Ahmet Davutoglu, the prime minister, vowed that would not happen. Yesterday, however, President Erdogan announced that Kobani’s fall was exactly what was about to happen, and pledged no action at all to prevent it.

Instead, he blamed the US-led coalition for its failure to do Turkey’s multiple biddings: establish a no-fly zone over northern Syria, create a buffer zone on the Syrian side of the border and give weapons to Syrian rebels.

Those rebels do not include the Syrian Kurds, who are now having to defend Kobani without any help on the ground against an Isis force bristling with heavy weaponry looted from Syrian and Iraqi armed forces.

Turkey may not be as enthusiastic a backer of Isis as some of its detractors might claim, but it does not necessarily see it in the same light as some of its allies.

Turkey has other worries along its frontier with Syria, from its enmity towards the Assad regime to its deep fear of emboldening Kurdish nationalists on either side of the border.

Syrian opposition rebels share Turkey’s distrust of the Syrian Kurds, whom they see as overly friendly to the Assad regime. Syria’s Kurds insist that they are trying only to preserve themselves.

In their eyes, Mr Erdogan’s push for a buffer zone inside Syria is a naked attempt to roll back the gains in autonomy the war allowed them before Isis set its sights on their territory.

When Salih Muslim, the Syrian Kurds’ political leader, begged for military aid to save Kobani, he was told that he could have it, but with strict conditions: dismantle the self-governing cantons established this year, renounce any claim to self-determination and allow the setting up of the buffer zone. He declined.

Washington, too, has shown coolness towards the idea of the buffer zone but Mr Erdogan refuses to give up. Mr Davutoglu, meanwhile, re-emphasised Turkey’s belief that President Assad is the true villain in Syria, asserting that it was the West’s failure to remove him that had led to the rise of Isis. That underlined how unlikely Turkey is to allow any military action from its soil that does not target the Assad regime too.

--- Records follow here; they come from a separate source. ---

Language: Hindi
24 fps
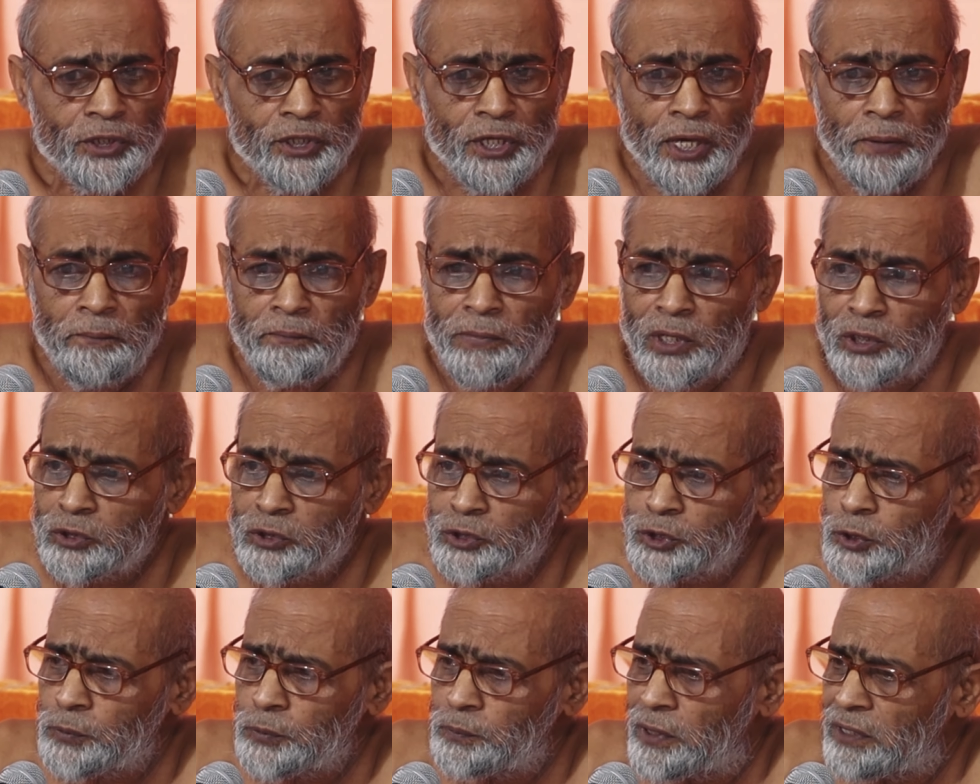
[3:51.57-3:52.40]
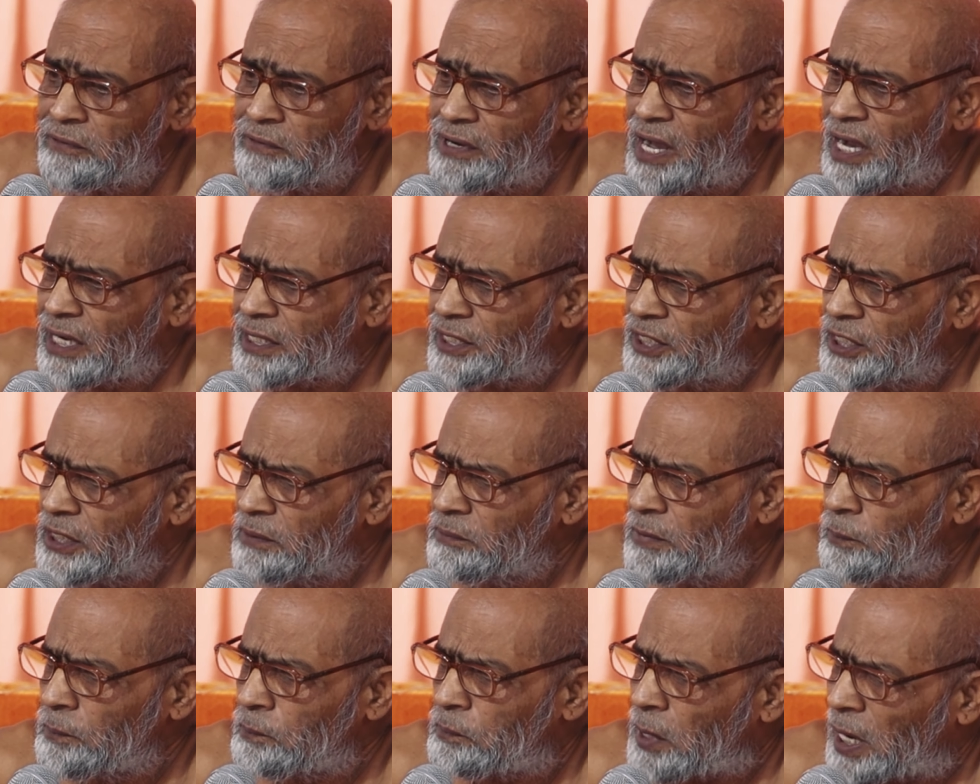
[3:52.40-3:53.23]
ये मनुष्य भव आखिर
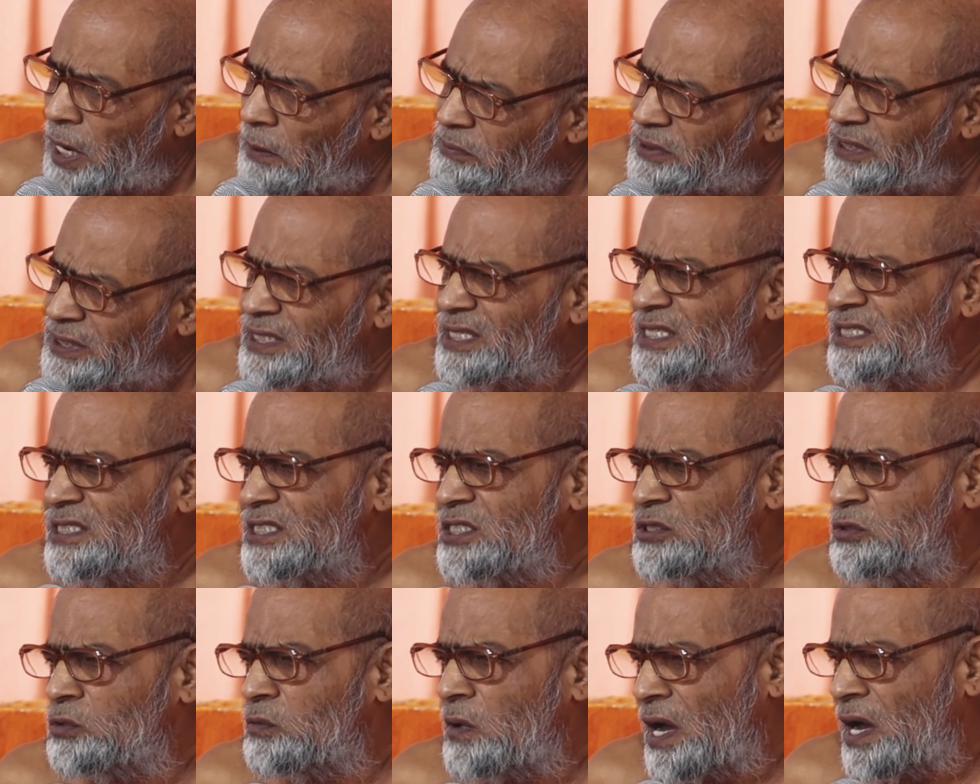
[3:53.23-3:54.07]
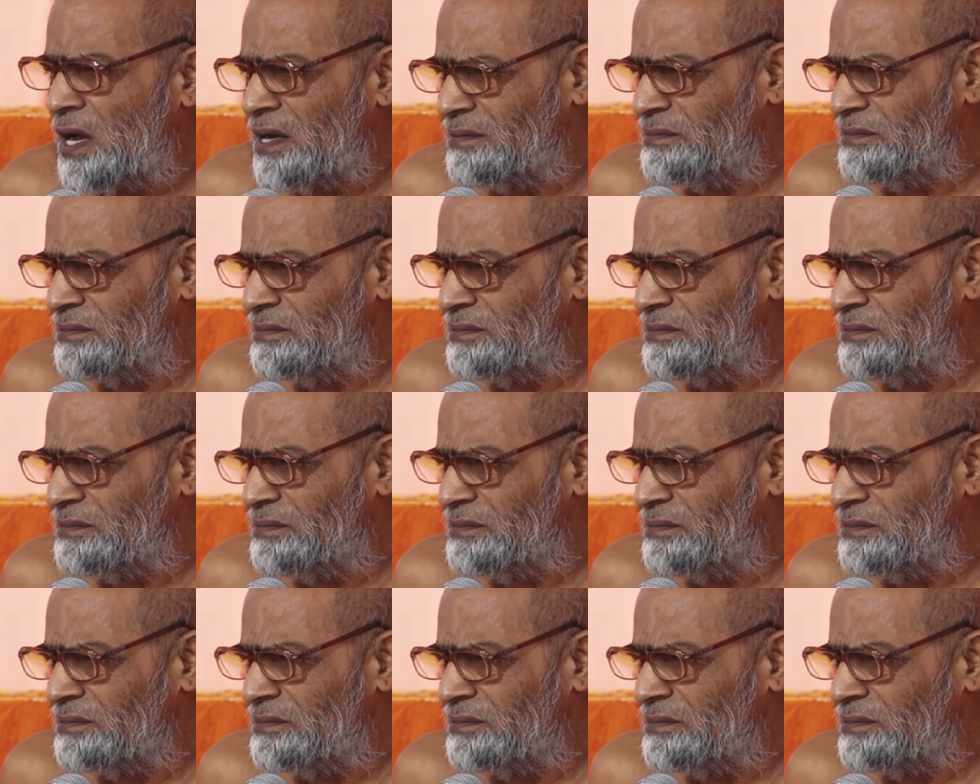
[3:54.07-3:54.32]
में प्राप्त कैसे हुआ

A spillover of the fighting into Turkish territory may yet force it into the conflict, but not necessarily on its own. Jens Stoltenberg, Nato’s new secretary-general, says that “Nato will be there” if it faces attack from forces in Syria.

That promise puts pressure on Turkey to commit more fully to the coalition now that the legal avenues are clear. Senior US envoys are on their way to Ankara this week to discuss what expanded role Turkey can take. Few Kurds believe that saving Kobani will be part of the deal.